A: The TV season has become a flexible thing, with episodes from a single season airing in small chunks across a long period, or a batch of episodes shot together being defined by their network as taking up two seasons. The small recent batch of “Rizzoli & Isles” episodes are considered the end of the fourth season, which also includes shows in the summer of 2013.

Young, who played Boston police detective Barry Frost, was still working for most of those episodes. Sasha Alexander, who plays Maura Isles on the show, said in a recent online interview that “we will not be dealing with the departure of his character until Season 5.”

I could understand if the show decided to kill off Young’s character — and the series has had its share of painful moments before — but I would prefer a quieter departure, such as picking up the new season with Frost gone to China with his girlfriend.

Why shows go past the half-hour

Q: What is the rationale behind ending shows several minutes after the hour? This causes the viewer to either leave one show early or miss a show entirely, and the advertiser loses out. It messes up being able to record shows, as well.

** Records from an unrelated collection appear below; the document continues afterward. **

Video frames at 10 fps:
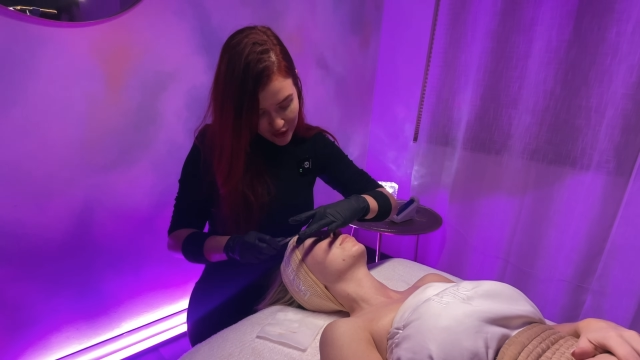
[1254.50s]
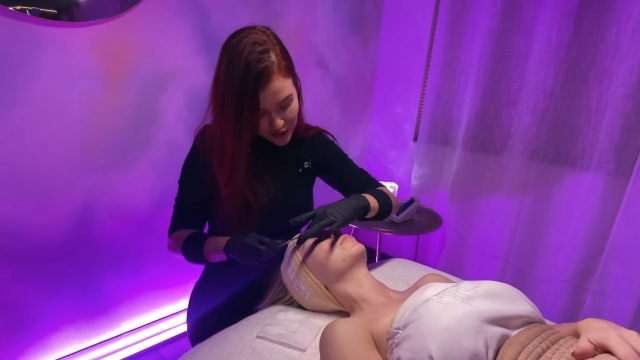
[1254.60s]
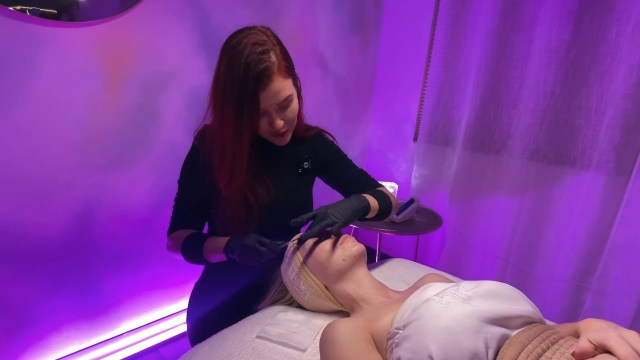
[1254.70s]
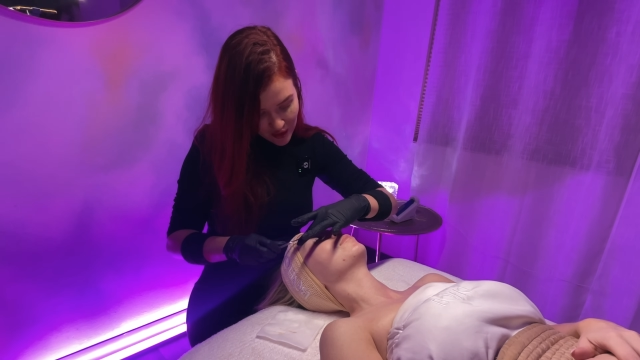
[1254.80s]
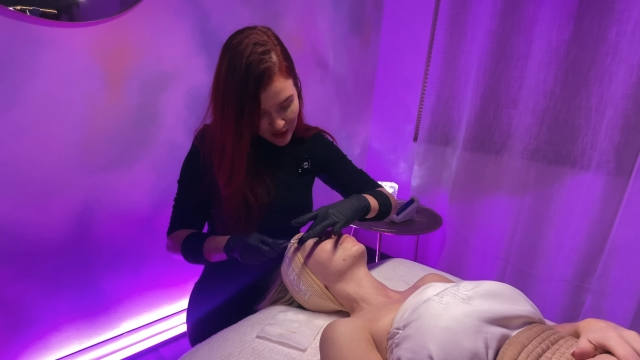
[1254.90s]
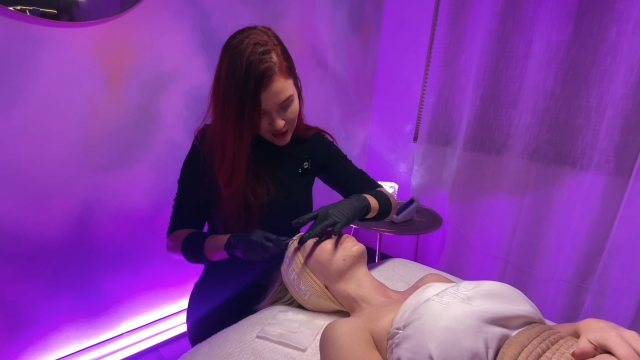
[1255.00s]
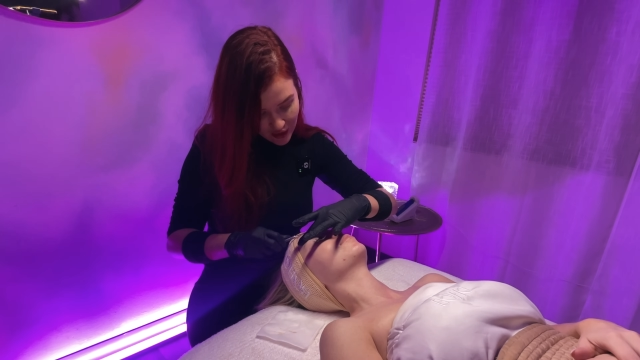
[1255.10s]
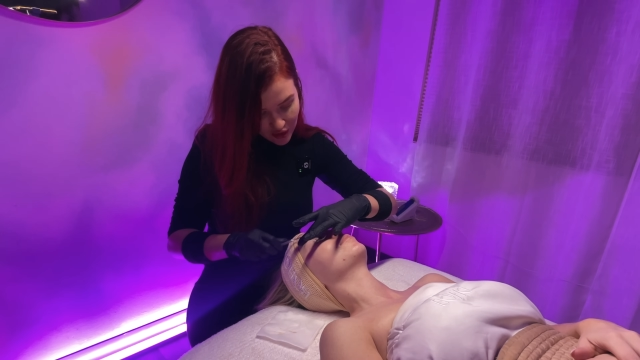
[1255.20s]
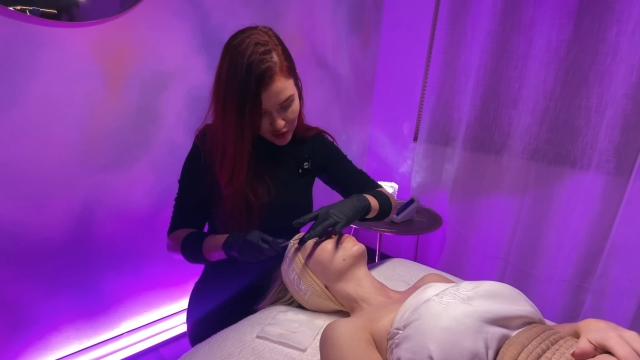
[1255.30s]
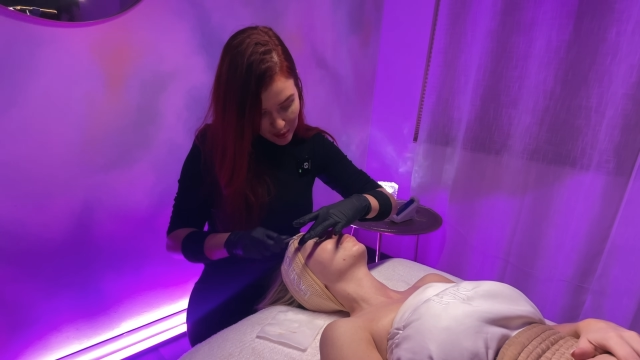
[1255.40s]
also think
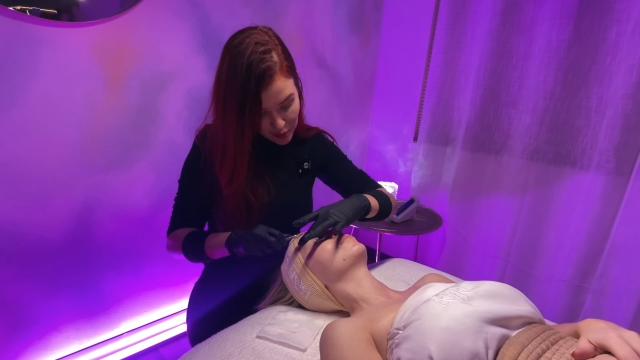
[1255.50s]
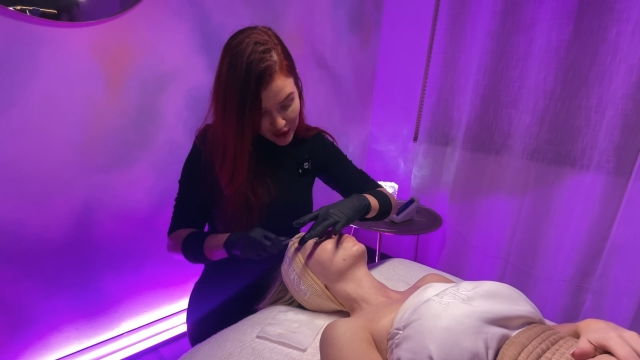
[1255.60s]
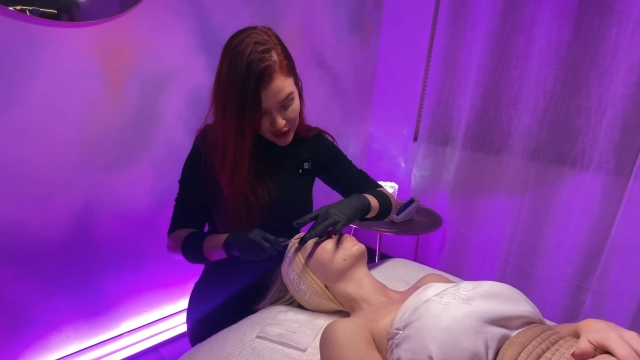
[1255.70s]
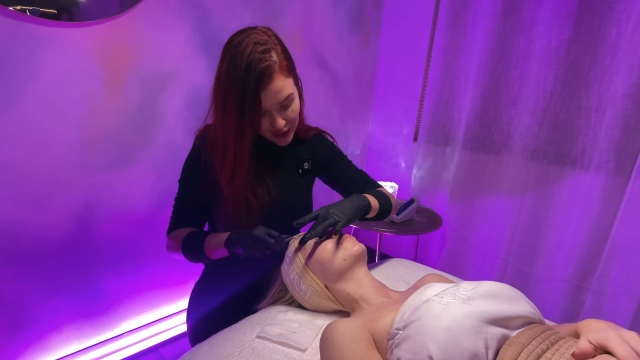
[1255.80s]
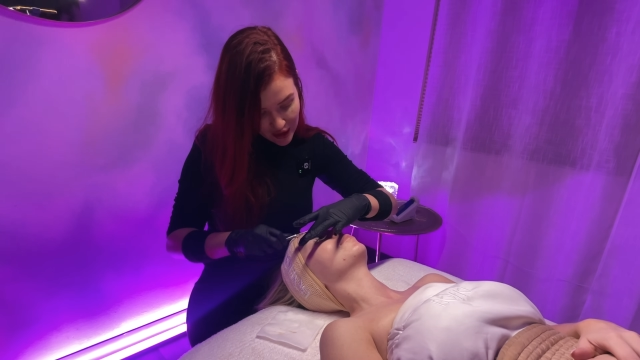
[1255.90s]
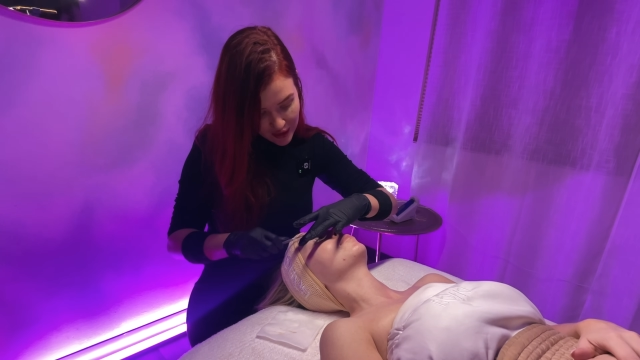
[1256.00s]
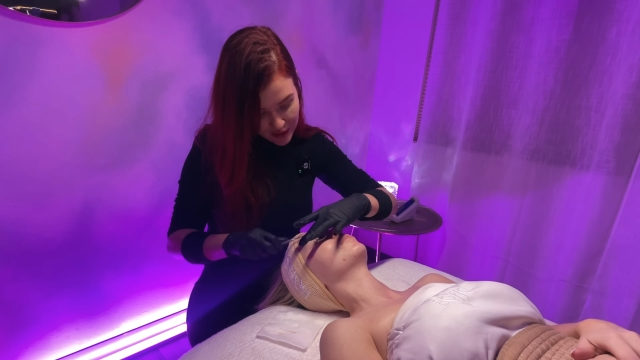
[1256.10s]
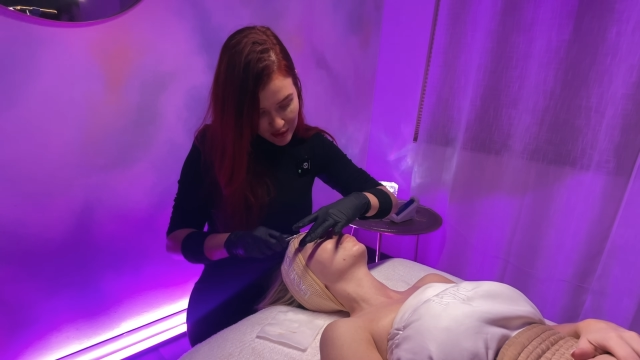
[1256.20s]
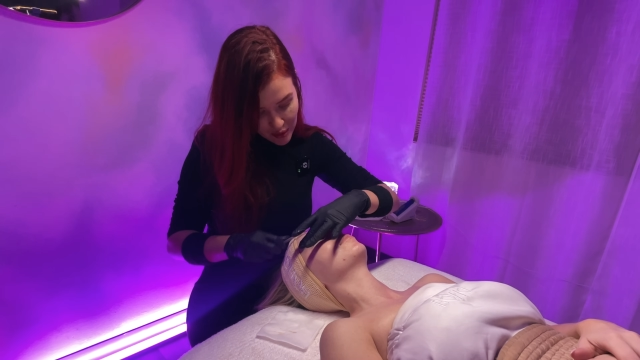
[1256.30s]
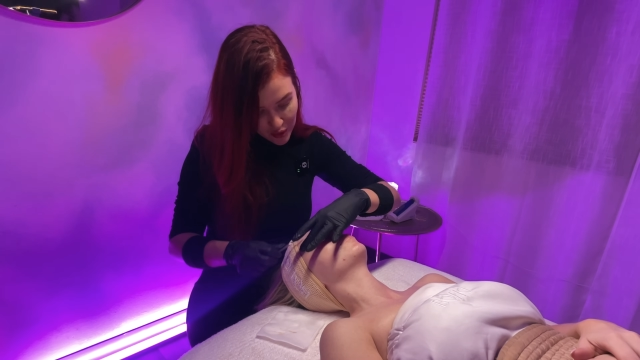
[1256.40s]
dermaplaning is
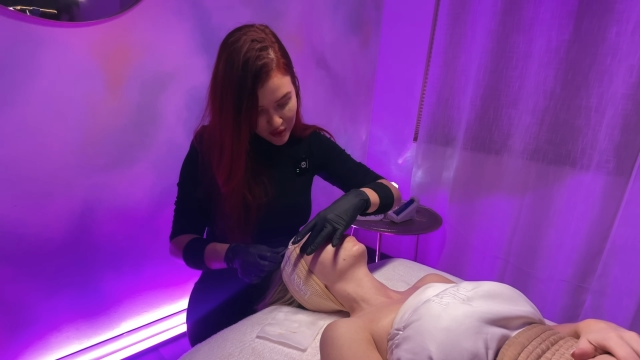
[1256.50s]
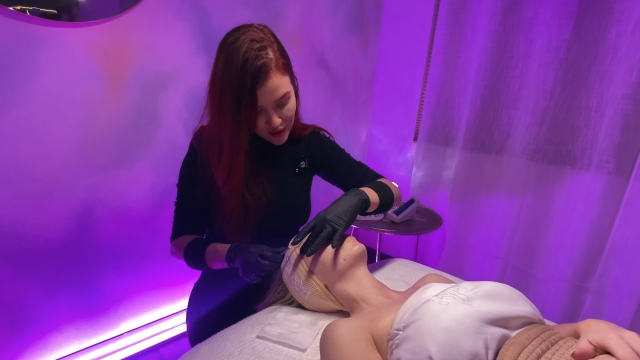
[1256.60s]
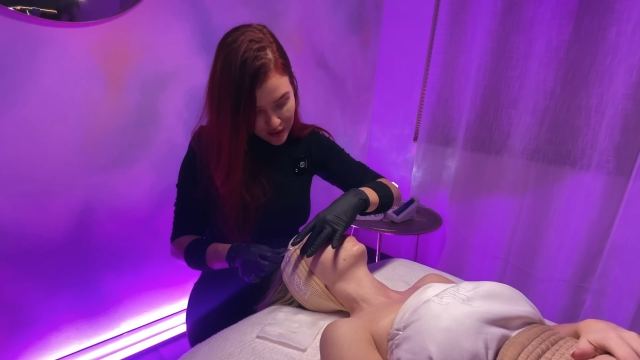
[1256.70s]
the most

A: It’s often a competitive move. If a show runs into the next half-hour, as some do, then a viewer might be less likely to switch to another program and stay with whatever is on next.

In some cases, the extended telecast also gives the show’s maker a little extra time for content while the network maintains its commercial load. As anyone who has fast-forwarded through a show knows, the actual time of a TV episode has decreased significantly over the years because of more ads. I am content to let a show run until 10:02 or 11:07 if it leads to better storytelling.

Yes, that is a pain when it comes to programming your DVR. With cable shows, at least, I often end up recording the later, overnight feed that is not against prime-time shows. Or I catch a replay on demand or online (assuming the show is available that way). It’s extra work, but the networks individually are not about making it easier for you. Each is mainly about keeping you tuned just to it.